Insider trading and market integrity
Kalshi follows federal law: you cannot trade on information you have a confidentiality duty over. They go further by banning government officials and Congress members from trading on bills. They have a full surveillance division and recently fined two insider traders over five times their profits.
Sports contracts and the gambling debate
Kalshi argues their exchange model is fundamentally different from sports bookies: bookies profit from customer losses (roughly 10% rake), incentivize losers to return, and ban winners. Kalshi charges transaction fees (roughly 1% range), does not ban winners, and does not offer deposit bonuses to lure back losing users.
Prediction markets and political depolarization
Prediction markets may reduce polarization by providing a non-partisan, real-time feedback loop on candidates and policies, forcing participants to research rather than react tribally. Candidates can get granular, real-time signal on which specific policies resonate rather than a single win/lose verdict.
Policy vision
Kalshi is pro-innovation and pro-regulation. They advocate for banning insider trading (including by members of Congress), making all trade data publicly auditable, elevating customer protections as an industry standard, and keeping prediction markets onshore and regulated rather than pushing activity to unregulated offshore platforms.
Summary
Actionable insights and career advice:
- Regulatory-first can be a winning strategy in financial services. Kalshi spent four years getting regulated before operating. While competitors grew faster offshore initially, winning the legal and regulatory battle created a durable moat and unlocked institutional trust that offshore platforms cannot match.
- Suing your regulator is a viable last resort. When the CFTC repeatedly blocked election contracts, Kalshi sued and won. The advice: only do it when there is genuinely no other option, the law is clearly on your side, and the market you are fighting for is essential to your mission. Multiple major tech companies (Coinbase, SpaceX, Anduril, Palantir) have done the same.
- Complementary co-founder temperaments matter. Having one optimistic, risk-taking co-founder and one paranoid, risk-averse one created a productive tension that carried Kalshi through existential crises.

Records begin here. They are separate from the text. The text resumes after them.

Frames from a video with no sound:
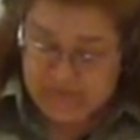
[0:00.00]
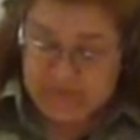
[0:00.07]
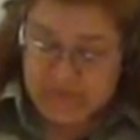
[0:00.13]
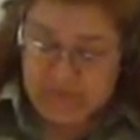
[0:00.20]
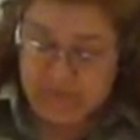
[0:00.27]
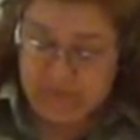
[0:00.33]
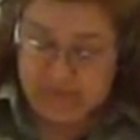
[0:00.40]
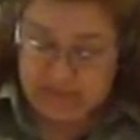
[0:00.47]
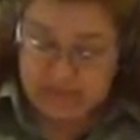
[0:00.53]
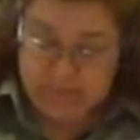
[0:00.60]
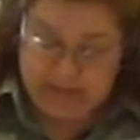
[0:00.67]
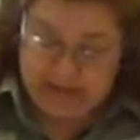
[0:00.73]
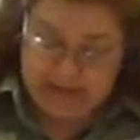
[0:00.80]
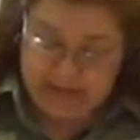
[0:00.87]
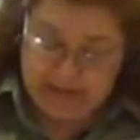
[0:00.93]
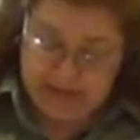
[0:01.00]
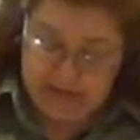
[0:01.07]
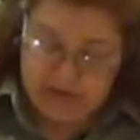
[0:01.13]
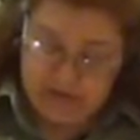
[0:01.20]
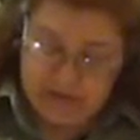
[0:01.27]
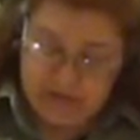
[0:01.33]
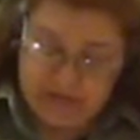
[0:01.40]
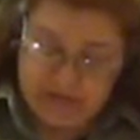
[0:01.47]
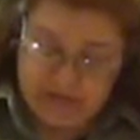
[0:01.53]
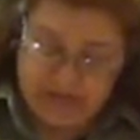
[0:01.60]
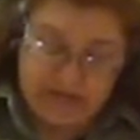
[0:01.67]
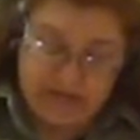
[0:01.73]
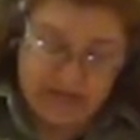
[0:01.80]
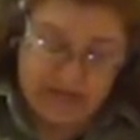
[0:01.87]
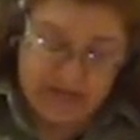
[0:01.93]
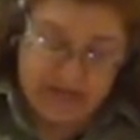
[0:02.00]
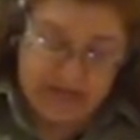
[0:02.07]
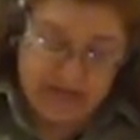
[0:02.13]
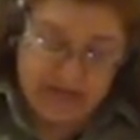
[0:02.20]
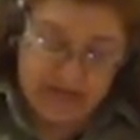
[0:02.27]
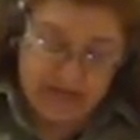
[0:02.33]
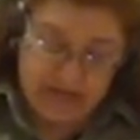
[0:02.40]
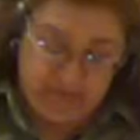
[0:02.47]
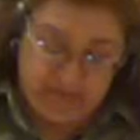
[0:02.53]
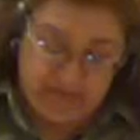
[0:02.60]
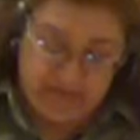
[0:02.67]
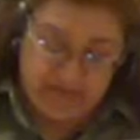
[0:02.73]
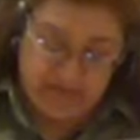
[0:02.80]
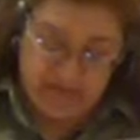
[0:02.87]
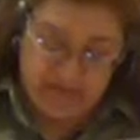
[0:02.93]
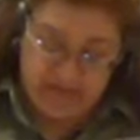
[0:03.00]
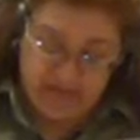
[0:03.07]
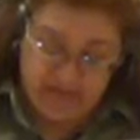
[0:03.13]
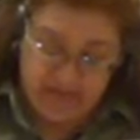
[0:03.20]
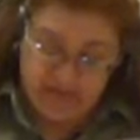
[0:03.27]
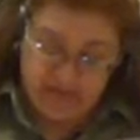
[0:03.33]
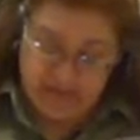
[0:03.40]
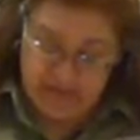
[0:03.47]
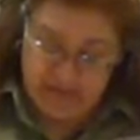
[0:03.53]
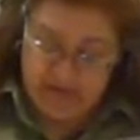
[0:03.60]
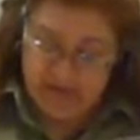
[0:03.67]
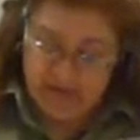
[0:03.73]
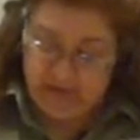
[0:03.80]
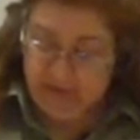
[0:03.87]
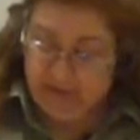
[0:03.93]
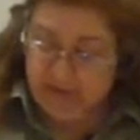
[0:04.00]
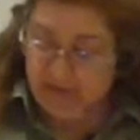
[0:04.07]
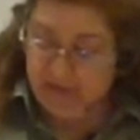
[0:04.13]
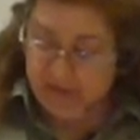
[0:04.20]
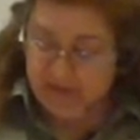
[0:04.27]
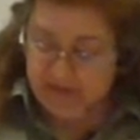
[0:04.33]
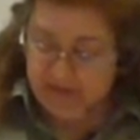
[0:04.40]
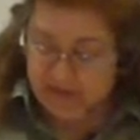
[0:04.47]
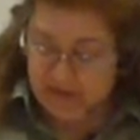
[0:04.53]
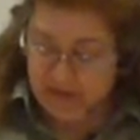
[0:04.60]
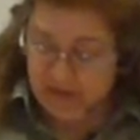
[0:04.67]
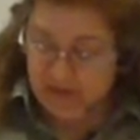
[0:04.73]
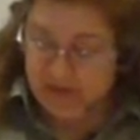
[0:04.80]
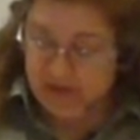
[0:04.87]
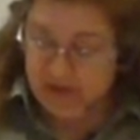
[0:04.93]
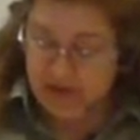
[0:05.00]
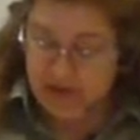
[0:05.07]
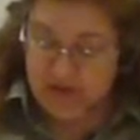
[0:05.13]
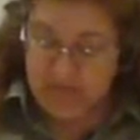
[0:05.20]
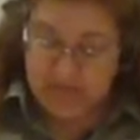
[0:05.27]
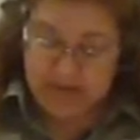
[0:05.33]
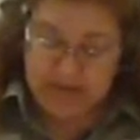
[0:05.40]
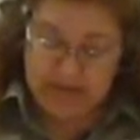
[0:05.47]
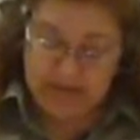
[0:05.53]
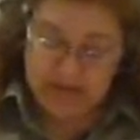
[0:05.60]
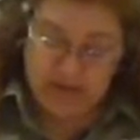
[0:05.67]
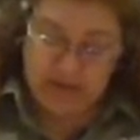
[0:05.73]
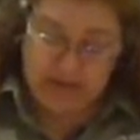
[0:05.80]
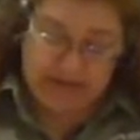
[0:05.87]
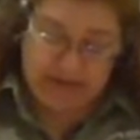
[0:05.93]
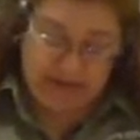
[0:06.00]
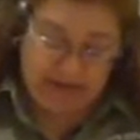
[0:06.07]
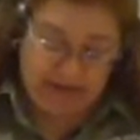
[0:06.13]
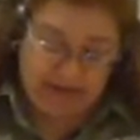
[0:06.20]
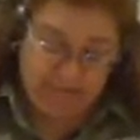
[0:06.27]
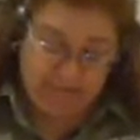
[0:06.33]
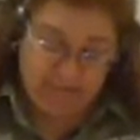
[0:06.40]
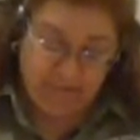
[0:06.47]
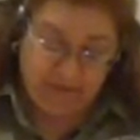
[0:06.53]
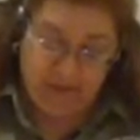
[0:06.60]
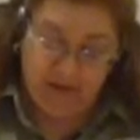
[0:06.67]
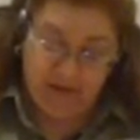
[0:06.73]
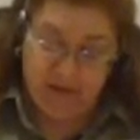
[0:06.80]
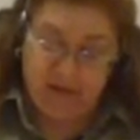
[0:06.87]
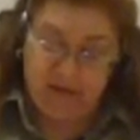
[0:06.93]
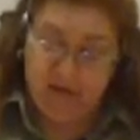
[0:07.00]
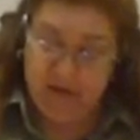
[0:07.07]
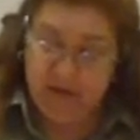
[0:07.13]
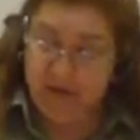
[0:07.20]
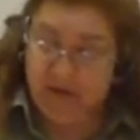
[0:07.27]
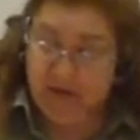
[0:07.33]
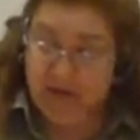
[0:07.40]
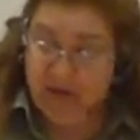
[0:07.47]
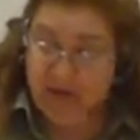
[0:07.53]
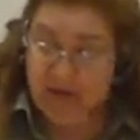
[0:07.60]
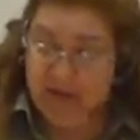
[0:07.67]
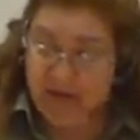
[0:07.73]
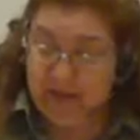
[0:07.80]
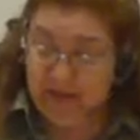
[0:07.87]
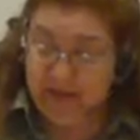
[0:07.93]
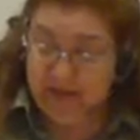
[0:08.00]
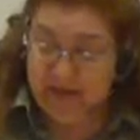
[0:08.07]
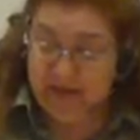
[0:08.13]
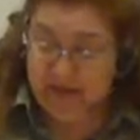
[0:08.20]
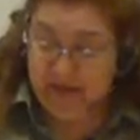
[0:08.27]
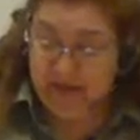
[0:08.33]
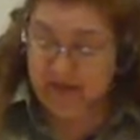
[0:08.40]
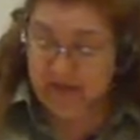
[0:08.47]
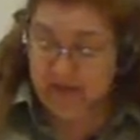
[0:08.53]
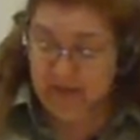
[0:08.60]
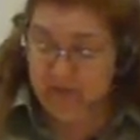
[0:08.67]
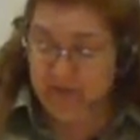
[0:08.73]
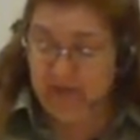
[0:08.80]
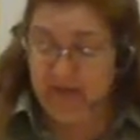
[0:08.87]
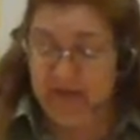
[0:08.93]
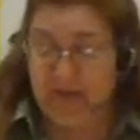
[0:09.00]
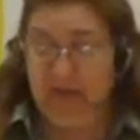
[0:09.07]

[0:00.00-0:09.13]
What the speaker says: Miss Patty is doing this a little bit in a hurried situation, but it's okay. You can color anything you want.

- Domain experts outside finance can be the best market makers. Kalshi’s top forecasters are often non-finance people with deep domain knowledge (a Kansas resident predicting inflation, an Ariana Grande superfan making $150K+ on music chart markets). This suggests a real opportunity for individuals with niche expertise to monetize their knowledge on prediction markets.
- The super forecaster economy is real. Over 2,000 individuals now market-make on Kalshi as a full-time or significant part-time job, providing 95%+ of liquidity. This is a genuinely new career path.
- AI agents are increasingly used for trading, especially via APIs. Kalshi is working on benchmarks to evaluate which AI models best predict real-world outcomes, a potentially important new AI evaluation framework.
Company-specific information:
- Kalshi: $10.4B monthly trading volume (Feb), 120 employees, growing 11x in 6 months. Exchange and clearinghouse model. Expanding into compute futures, collectibles derivatives, institutional block trades, international access, and margin systems. Broker partners include Robinhood. Launched Kalshi Research. Every contract individually filed with CFTC.
- Stripe: Hosts the Cheeky Pint podcast; Kalshi uses Stripe Connect for its multi-party payment flows.
- Robinhood: First broker partner to connect to Kalshi’s exchange.
- Coinbase: Another broker connected to Kalshi; also sued their primary regulator (SEC).